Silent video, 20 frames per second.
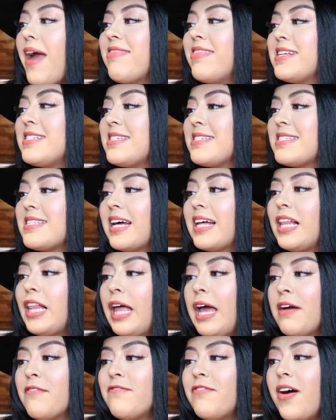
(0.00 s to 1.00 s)
This is the
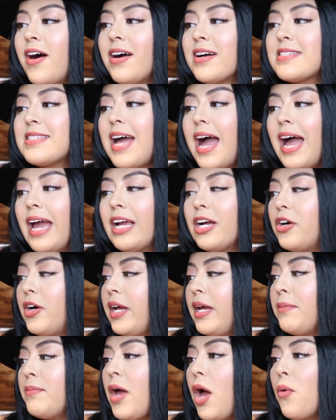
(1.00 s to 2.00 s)
GlamFox Eye
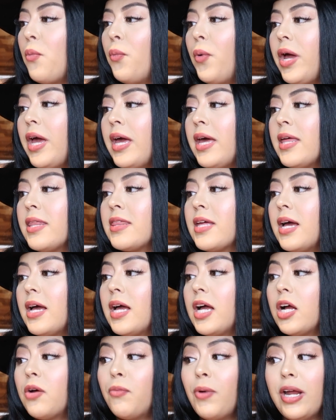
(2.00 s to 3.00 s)
Cream with
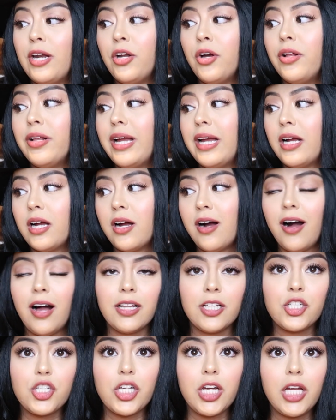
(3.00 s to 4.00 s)
retinol and
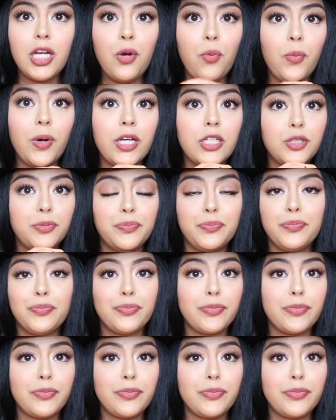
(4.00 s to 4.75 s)
collagen, which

--*--

PROBLEM REQUIREMENTS - Write the data above out exactly. Leave out any pictures.

EXERCISE ANSWER -
Silent video, 20 frames per second.
(0.00 s to 1.00 s)
This is the
(1.00 s to 2.00 s)
GlamFox Eye
(2.00 s to 3.00 s)
Cream with
(3.00 s to 4.00 s)
retinol and
(4.00 s to 4.75 s)
collagen, which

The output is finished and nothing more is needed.